A working group under the government’s nuclear safety panel will expand priority areas that should be prepared for possible atomic accidents to a 30-km radius of a nuclear power plant from the current 8 to 10 km.
The group is reviewing areas where enhanced disaster-prevention measures should be taken, after the nuclear crisis at the Fukushima No. 1 nuclear power plant led the government to set a 20-km radius of the plant as a no-entry zone and advised people living in areas outside the zone where high radiation doses had been detected to evacuate.
But the move is expected to increase expenses to implement disaster-prevention measures nationwide, suggesting the heavy burden required to operate nuclear plants.
Under the plan, unveiled Tuesday, the government would replace the current Emergency Planning Zone with two types. The first, a Precautionary Action Zone covering a 5-km radius of a nuclear power plant, would require residents to immediately evacuate in the event of a rapidly developing nuclear accident.
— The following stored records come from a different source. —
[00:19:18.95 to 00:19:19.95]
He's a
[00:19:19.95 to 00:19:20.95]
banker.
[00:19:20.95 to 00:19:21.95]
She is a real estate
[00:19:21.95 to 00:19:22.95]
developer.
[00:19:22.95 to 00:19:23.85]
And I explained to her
The other, an Urgent Protective Action Planning Zone, would cover a 30-km radius where residents would be asked to be prepared to evacuate depending on the situation. The areas should also be prepared to check the radiation level swiftly by setting up monitoring posts.
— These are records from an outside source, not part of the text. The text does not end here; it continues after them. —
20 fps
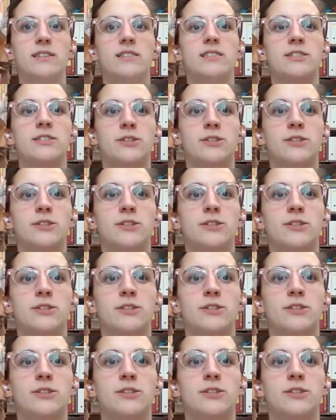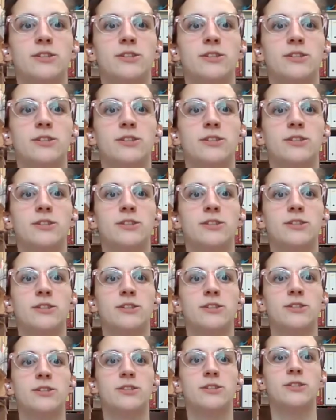to get their turn.
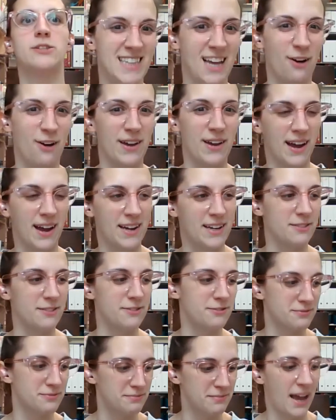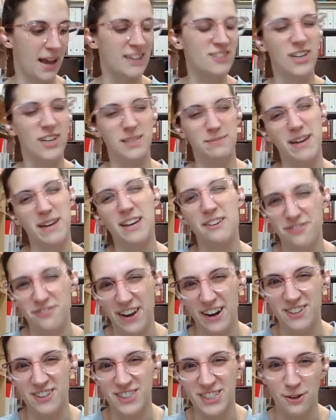And that's how I tried to make it
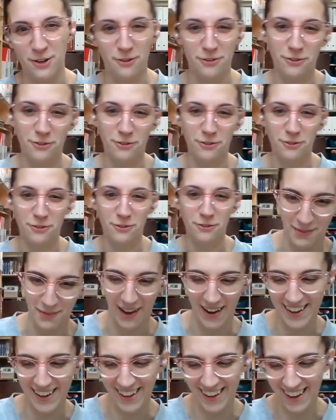fair too, of course. But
As the Fukushima crisis resulted in the release of radioactive substances beyond the 30-km radius, the plan also cited the need to designate another area where people may be asked to stay indoors or ingest stable iodine to prevent radioactive iodine from accumulating in the thyroid and increasing the risk of thyroid cancer.
The zone is called a Plume Protection Planning Area and should cover a 50-km radius from the plant, the plan said.
The proposed expansion to a 30-km range means that heavily populated prefectural capitals such as Ibaraki’s Mito, and Kyoto and Kagoshima, would be included, while the total population of cities, towns and villages involved under the new guideline, including the plume protection area, would stand at nearly 20 million.
The nuclear crisis at the Tokyo Electric Power Co. plant was triggered by the devastating March 11 earthquake and tsunami, and resulted in the nuclear fuel meltdown of reactors 1, 2 and 3.